I’ll be honest. I’m reviewing this new Ocado range because at the moment I’m on the famine side of feast or famine – the downside to being freelance – and since the ‘feasts” have in truth been famines, it seemed the only real feast I’d ever get was the offer of some French picnic goodies. Bread, cheese and jam. How easily I am bought.

So there I was sitting at home in a state of despondency, plotting life forks, barely suppressing anger at another tranche of substandard shrivelled vegetables ethically bought from the unethical local greengrocer… And I got an email asking if I’d review Reflets de France stuff. And – get this – they’d send it to my home as I sat here watching David Dickinson’s Real Deal! Just like the real Ocado with their dinky vans that I so covet.

As I was musing the price of another 19th century snuff-box, the crate came. First out was the cancoillotte with garlic that costs £2.99, a kind of tacky, runny, soft cheese spread, a mix between a cream consistency and melted cheese with a hint of garlic. Amazingly the whole tub apparently contains only 8% total fat! Must say, at room temperature, this was very tasty. I slathered some on the Gache brioche loaf, again- £2.99.

The blurb says the origins of the Gache brioche loaf date back to the Middle Ages. It was customary for families to bake this type of cake for special celebrations. It was a tiny bit dry but not adversely so and made a good accompaniment to my favourite orange and clementine jam – this uses Corsican oranges and has big candied strips of rind floating about which were thrilling, I loved this.

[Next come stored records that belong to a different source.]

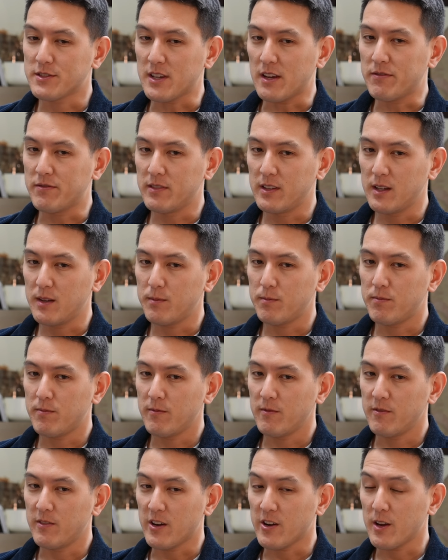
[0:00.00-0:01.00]
definitely
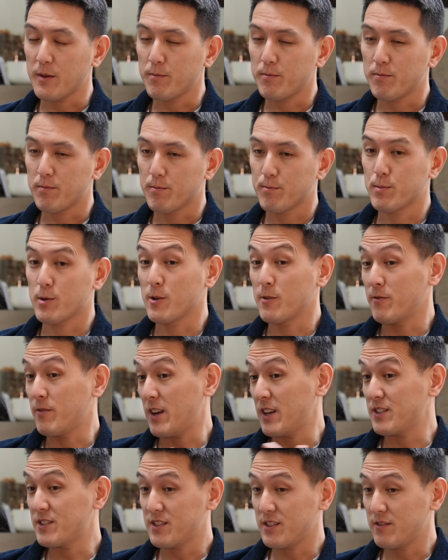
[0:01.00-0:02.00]
very
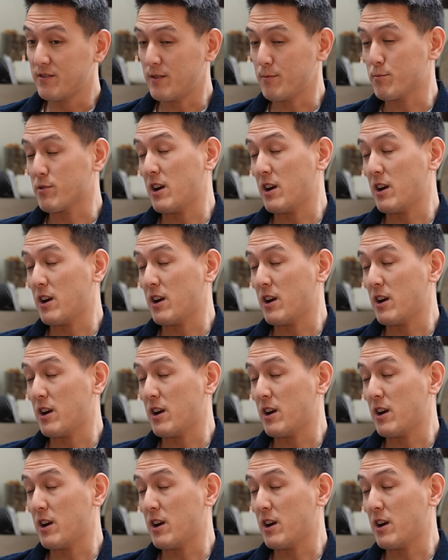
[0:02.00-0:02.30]
pervasive and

I also had some free-range coarse pork paté from Brittany, a rough Pate de Campagne which originally, in the Middle Ages, was apparently ‘made in a crust”.
This ‘mincemeat” was cooked in pots and while the pastry disappeared, the paté remained. This little pot had chunky bits of meat and white fat batting around, a bit too greasy for me though. Anyway, after this most welcome stuffing, David Dickinson and his tan were finished. Come Dine with Me, anyone?